How do you add the expression $\left( 4{{v}^{3}}-3{{v}^{2}}+2v \right)+\left( 3{{v}^{3}}+6{{v}^{2}}-9v \right)?$

Answer 1

Hint: We do the polynomial addition. What we are going to do here is to add the coefficients of the corresponding terms. The sum of polynomials will contain the terms with coefficients which are sums of the corresponding coefficients of the two summand polynomials.

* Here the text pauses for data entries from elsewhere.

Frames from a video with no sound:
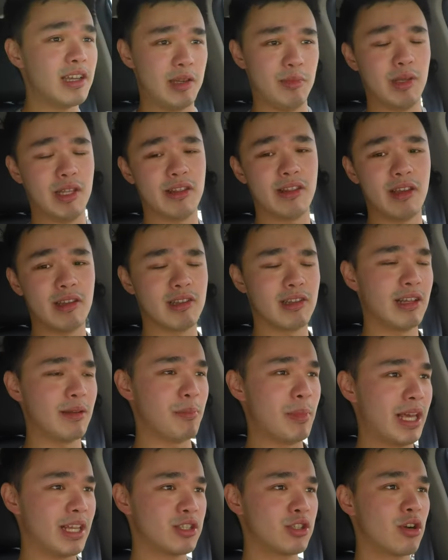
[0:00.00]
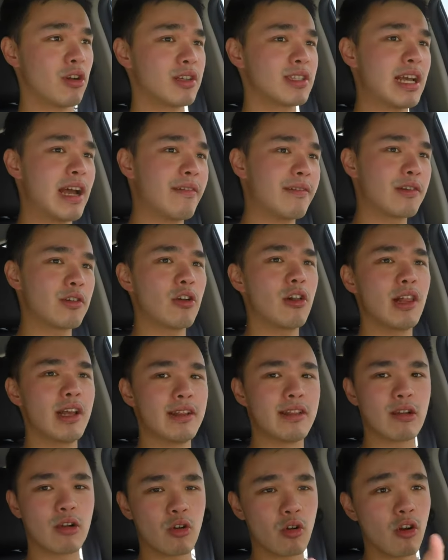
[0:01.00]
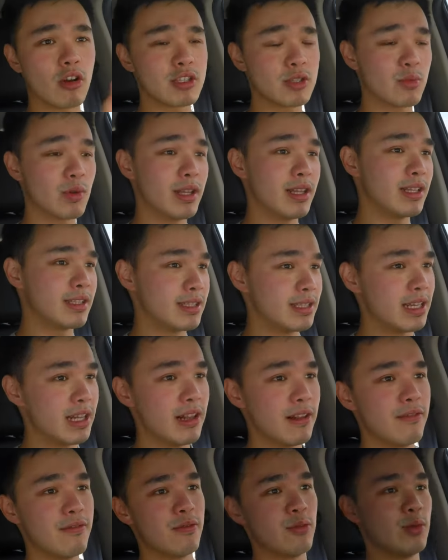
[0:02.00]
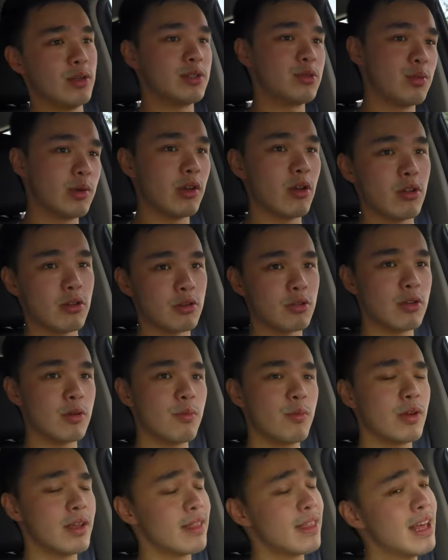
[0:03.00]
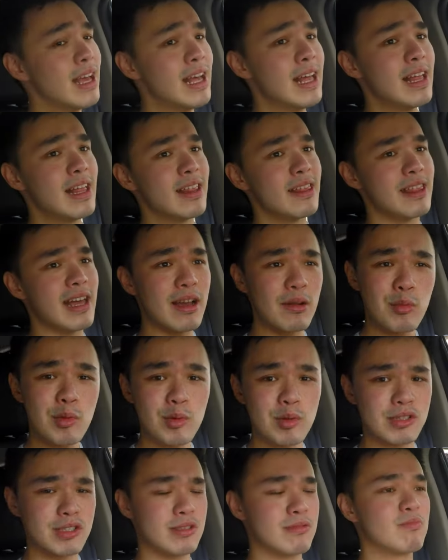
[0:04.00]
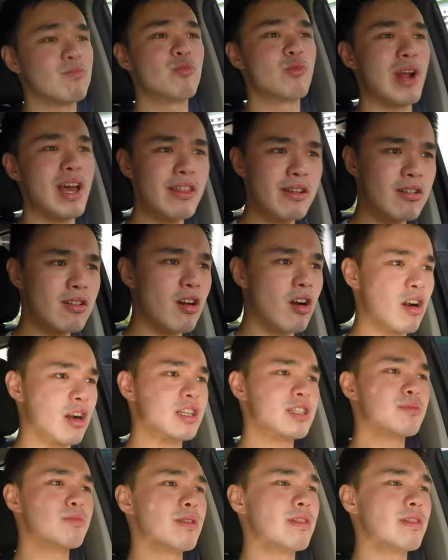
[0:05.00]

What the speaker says: I mean, they make trucks after all, and the Crosswind itself, which we all grew up with, that one was rather harsh.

Complete step by step solution:
Consider the given sum $\left( 4{{v}^{3}}-3{{v}^{2}}+2v \right)+\left( 3{{v}^{3}}+6{{v}^{2}}-9v \right).$
In this sum, the two summands $\left( 4{{v}^{3}}-3{{v}^{2}}+2v \right)$ and $\left( 3{{v}^{3}}+6{{v}^{2}}-9v \right)$ are two polynomials of degree three with the constant terms equal to zero.
To find the sum of these two polynomials we use the polynomial addition in which we add only the coefficients of the corresponding terms.
By corresponding terms, we mean the variables with the same power.
That is, ${{v}^{3}}$ from the first summand and ${{v}^{3}}$ from the second summand.
So, we add the coefficient of ${{v}^{3}}$ from the first summand and the coefficient of ${{v}^{3}}$ from the second summand to get the coefficient of ${{v}^{3}}$ in the sum polynomial.
The coefficient of ${{v}^{3}}$ in the first summand is $4$ and the coefficient of ${{v}^{3}}$ in the second summand is $3.$
Therefore, the coefficient of ${{v}^{3}}$ in the sum polynomial is $4+3=7.$
Similarly, when we consider the second terms of both the summand polynomials which is ${{v}^{2}},$ the coefficients of ${{v}^{2}}$ from the first and the second summands are $-3$ and $6$ respectively.
We add them together to get the coefficient of ${{v}^{2}}$ in the sum polynomial.
Therefore, the coefficient of the second term ${{v}^{2}}$ in the sum polynomial is $-3+6=3.$
We repeat the same procedure with the coefficients of the last terms $v$ from both the summand polynomials.
The coefficients of $v$ in the first and the second summands are $2$ and $-9.$
Therefore, the coefficient of the term $v$ in the sum polynomial is $2+\left( -9 \right)=2-9=-7.$
Now, we get the sum polynomial as $7{{v}^{3}}+3{{v}^{2}}-7v.$
Hence, $\left( 4{{v}^{3}}-3{{v}^{2}}+2v \right)+\left( 3{{v}^{3}}+6{{v}^{2}}-9v \right)=7{{v}^{3}}+3{{v}^{2}}-7v.$

Note: We use normal addition to add the coefficients. The above procedure can be written in two steps as $\left( 4{{v}^{3}}-3{{v}^{2}}+2v \right)+\left( 3{{v}^{3}}+6{{v}^{2}}-9v \right)=\left( 4+3 \right){{v}^{3}}+\left( -3+6 \right){{v}^{2}}+\left( 2-9 \right)v$
That is, $\left( 4{{v}^{3}}-3{{v}^{2}}+2v \right)+\left( 3{{v}^{3}}+6{{v}^{2}}-9v \right)=7{{v}^{3}}+3{{v}^{2}}-7v.$